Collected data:
────────────────────────────────────────

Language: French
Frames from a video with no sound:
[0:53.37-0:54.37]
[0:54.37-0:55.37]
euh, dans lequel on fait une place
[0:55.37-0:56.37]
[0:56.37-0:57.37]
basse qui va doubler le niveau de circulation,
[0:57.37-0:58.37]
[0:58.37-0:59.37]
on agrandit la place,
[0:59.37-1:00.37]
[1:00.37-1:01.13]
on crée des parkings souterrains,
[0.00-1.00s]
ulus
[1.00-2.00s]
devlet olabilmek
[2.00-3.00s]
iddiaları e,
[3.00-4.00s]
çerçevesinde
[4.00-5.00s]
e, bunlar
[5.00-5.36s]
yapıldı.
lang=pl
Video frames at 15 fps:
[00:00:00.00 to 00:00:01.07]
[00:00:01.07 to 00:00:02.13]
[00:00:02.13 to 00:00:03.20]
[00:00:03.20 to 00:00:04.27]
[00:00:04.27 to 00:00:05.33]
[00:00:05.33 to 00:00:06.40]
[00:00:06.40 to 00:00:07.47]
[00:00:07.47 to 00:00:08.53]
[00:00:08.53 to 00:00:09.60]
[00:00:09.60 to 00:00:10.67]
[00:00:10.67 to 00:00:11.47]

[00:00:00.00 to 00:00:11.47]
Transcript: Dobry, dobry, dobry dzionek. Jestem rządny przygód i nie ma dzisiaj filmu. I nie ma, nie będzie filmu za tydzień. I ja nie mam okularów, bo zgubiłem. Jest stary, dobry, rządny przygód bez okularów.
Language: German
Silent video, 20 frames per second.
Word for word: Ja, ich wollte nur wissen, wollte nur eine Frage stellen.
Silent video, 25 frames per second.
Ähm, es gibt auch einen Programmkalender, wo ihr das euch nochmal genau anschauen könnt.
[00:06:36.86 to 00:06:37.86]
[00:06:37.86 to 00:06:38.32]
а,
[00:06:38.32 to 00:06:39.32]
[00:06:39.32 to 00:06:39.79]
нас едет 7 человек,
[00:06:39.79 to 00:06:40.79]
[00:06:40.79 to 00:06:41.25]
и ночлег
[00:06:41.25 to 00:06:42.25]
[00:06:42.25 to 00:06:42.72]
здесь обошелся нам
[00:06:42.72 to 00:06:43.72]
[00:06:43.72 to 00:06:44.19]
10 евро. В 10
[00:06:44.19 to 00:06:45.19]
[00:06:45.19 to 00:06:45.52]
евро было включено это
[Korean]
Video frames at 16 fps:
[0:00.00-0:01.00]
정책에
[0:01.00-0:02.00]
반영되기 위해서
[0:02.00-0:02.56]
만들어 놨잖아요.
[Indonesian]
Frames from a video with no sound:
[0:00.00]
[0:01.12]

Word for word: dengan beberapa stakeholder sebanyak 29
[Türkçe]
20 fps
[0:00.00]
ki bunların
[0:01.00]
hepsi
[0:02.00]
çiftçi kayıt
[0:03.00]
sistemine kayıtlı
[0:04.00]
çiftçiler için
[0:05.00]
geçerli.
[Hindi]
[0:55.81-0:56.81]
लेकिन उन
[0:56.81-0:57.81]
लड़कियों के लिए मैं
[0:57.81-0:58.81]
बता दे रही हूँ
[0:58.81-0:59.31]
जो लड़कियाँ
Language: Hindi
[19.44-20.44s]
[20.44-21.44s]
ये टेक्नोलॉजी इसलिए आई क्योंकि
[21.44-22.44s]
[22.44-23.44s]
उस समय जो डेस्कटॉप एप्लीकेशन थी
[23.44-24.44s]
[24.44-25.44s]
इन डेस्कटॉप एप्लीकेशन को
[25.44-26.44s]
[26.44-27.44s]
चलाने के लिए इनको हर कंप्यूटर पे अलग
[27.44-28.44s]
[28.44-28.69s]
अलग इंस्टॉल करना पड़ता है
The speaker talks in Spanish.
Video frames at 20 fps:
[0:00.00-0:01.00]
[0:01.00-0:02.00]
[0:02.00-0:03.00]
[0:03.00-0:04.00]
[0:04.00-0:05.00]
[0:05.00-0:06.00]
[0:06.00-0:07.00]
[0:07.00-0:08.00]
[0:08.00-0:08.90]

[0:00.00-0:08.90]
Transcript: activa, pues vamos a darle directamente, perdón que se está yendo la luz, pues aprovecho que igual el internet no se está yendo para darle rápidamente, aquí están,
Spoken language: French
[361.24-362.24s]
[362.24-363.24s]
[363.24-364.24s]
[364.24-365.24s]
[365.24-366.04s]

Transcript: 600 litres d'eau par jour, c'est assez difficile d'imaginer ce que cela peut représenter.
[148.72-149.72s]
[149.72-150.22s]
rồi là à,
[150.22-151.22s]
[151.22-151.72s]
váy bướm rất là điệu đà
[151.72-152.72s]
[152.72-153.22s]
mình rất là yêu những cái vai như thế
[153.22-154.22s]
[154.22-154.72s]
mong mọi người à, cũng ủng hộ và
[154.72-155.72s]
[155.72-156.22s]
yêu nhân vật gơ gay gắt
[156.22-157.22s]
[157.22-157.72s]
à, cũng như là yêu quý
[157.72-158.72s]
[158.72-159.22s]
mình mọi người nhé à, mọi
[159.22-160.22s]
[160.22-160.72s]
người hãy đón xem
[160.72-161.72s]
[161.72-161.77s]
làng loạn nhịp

────────────────────────────────────────

WHAT TO PRODUCE:
All of the data above needs to be given again exactly.

ANSWER AREA:
Language: French
Frames from a video with no sound:
[0:53.37-0:54.37]
[0:54.37-0:55.37]
euh, dans lequel on fait une place
[0:55.37-0:56.37]
[0:56.37-0:57.37]
basse qui va doubler le niveau de circulation,
[0:57.37-0:58.37]
[0:58.37-0:59.37]
on agrandit la place,
[0:59.37-1:00.37]
[1:00.37-1:01.13]
on crée des parkings souterrains,
[0.00-1.00s]
ulus
[1.00-2.00s]
devlet olabilmek
[2.00-3.00s]
iddiaları e,
[3.00-4.00s]
çerçevesinde
[4.00-5.00s]
e, bunlar
[5.00-5.36s]
yapıldı.
lang=pl
Video frames at 15 fps:
[00:00:00.00 to 00:00:01.07]
[00:00:01.07 to 00:00:02.13]
[00:00:02.13 to 00:00:03.20]
[00:00:03.20 to 00:00:04.27]
[00:00:04.27 to 00:00:05.33]
[00:00:05.33 to 00:00:06.40]
[00:00:06.40 to 00:00:07.47]
[00:00:07.47 to 00:00:08.53]
[00:00:08.53 to 00:00:09.60]
[00:00:09.60 to 00:00:10.67]
[00:00:10.67 to 00:00:11.47]

[00:00:00.00 to 00:00:11.47]
Transcript: Dobry, dobry, dobry dzionek. Jestem rządny przygód i nie ma dzisiaj filmu. I nie ma, nie będzie filmu za tydzień. I ja nie mam okularów, bo zgubiłem. Jest stary, dobry, rządny przygód bez okularów.
Language: German
Silent video, 20 frames per second.
Word for word: Ja, ich wollte nur wissen, wollte nur eine Frage stellen.
Silent video, 25 frames per second.
Ähm, es gibt auch einen Programmkalender, wo ihr das euch nochmal genau anschauen könnt.
[00:06:36.86 to 00:06:37.86]
[00:06:37.86 to 00:06:38.32]
а,
[00:06:38.32 to 00:06:39.32]
[00:06:39.32 to 00:06:39.79]
нас едет 7 человек,
[00:06:39.79 to 00:06:40.79]
[00:06:40.79 to 00:06:41.25]
и ночлег
[00:06:41.25 to 00:06:42.25]
[00:06:42.25 to 00:06:42.72]
здесь обошелся нам
[00:06:42.72 to 00:06:43.72]
[00:06:43.72 to 00:06:44.19]
10 евро. В 10
[00:06:44.19 to 00:06:45.19]
[00:06:45.19 to 00:06:45.52]
евро было включено это
[Korean]
Video frames at 16 fps:
[0:00.00-0:01.00]
정책에
[0:01.00-0:02.00]
반영되기 위해서
[0:02.00-0:02.56]
만들어 놨잖아요.
[Indonesian]
Frames from a video with no sound:
[0:00.00]
[0:01.12]

Word for word: dengan beberapa stakeholder sebanyak 29
[Türkçe]
20 fps
[0:00.00]
ki bunların
[0:01.00]
hepsi
[0:02.00]
çiftçi kayıt
[0:03.00]
sistemine kayıtlı
[0:04.00]
çiftçiler için
[0:05.00]
geçerli.
[Hindi]
[0:55.81-0:56.81]
लेकिन उन
[0:56.81-0:57.81]
लड़कियों के लिए मैं
[0:57.81-0:58.81]
बता दे रही हूँ
[0:58.81-0:59.31]
जो लड़कियाँ
Language: Hindi
[19.44-20.44s]
[20.44-21.44s]
ये टेक्नोलॉजी इसलिए आई क्योंकि
[21.44-22.44s]
[22.44-23.44s]
उस समय जो डेस्कटॉप एप्लीकेशन थी
[23.44-24.44s]
[24.44-25.44s]
इन डेस्कटॉप एप्लीकेशन को
[25.44-26.44s]
[26.44-27.44s]
चलाने के लिए इनको हर कंप्यूटर पे अलग
[27.44-28.44s]
[28.44-28.69s]
अलग इंस्टॉल करना पड़ता है
The speaker talks in Spanish.
Video frames at 20 fps:
[0:00.00-0:01.00]
[0:01.00-0:02.00]
[0:02.00-0:03.00]
[0:03.00-0:04.00]
[0:04.00-0:05.00]
[0:05.00-0:06.00]
[0:06.00-0:07.00]
[0:07.00-0:08.00]
[0:08.00-0:08.90]

[0:00.00-0:08.90]
Transcript: activa, pues vamos a darle directamente, perdón que se está yendo la luz, pues aprovecho que igual el internet no se está yendo para darle rápidamente, aquí están,
Spoken language: French
[361.24-362.24s]
[362.24-363.24s]
[363.24-364.24s]
[364.24-365.24s]
[365.24-366.04s]

Transcript: 600 litres d'eau par jour, c'est assez difficile d'imaginer ce que cela peut représenter.
[148.72-149.72s]
[149.72-150.22s]
rồi là à,
[150.22-151.22s]
[151.22-151.72s]
váy bướm rất là điệu đà
[151.72-152.72s]
[152.72-153.22s]
mình rất là yêu những cái vai như thế
[153.22-154.22s]
[154.22-154.72s]
mong mọi người à, cũng ủng hộ và
[154.72-155.72s]
[155.72-156.22s]
yêu nhân vật gơ gay gắt
[156.22-157.22s]
[157.22-157.72s]
à, cũng như là yêu quý
[157.72-158.72s]
[158.72-159.22s]
mình mọi người nhé à, mọi
[159.22-160.22s]
[160.22-160.72s]
người hãy đón xem
[160.72-161.72s]
[161.72-161.77s]
làng loạn nhịp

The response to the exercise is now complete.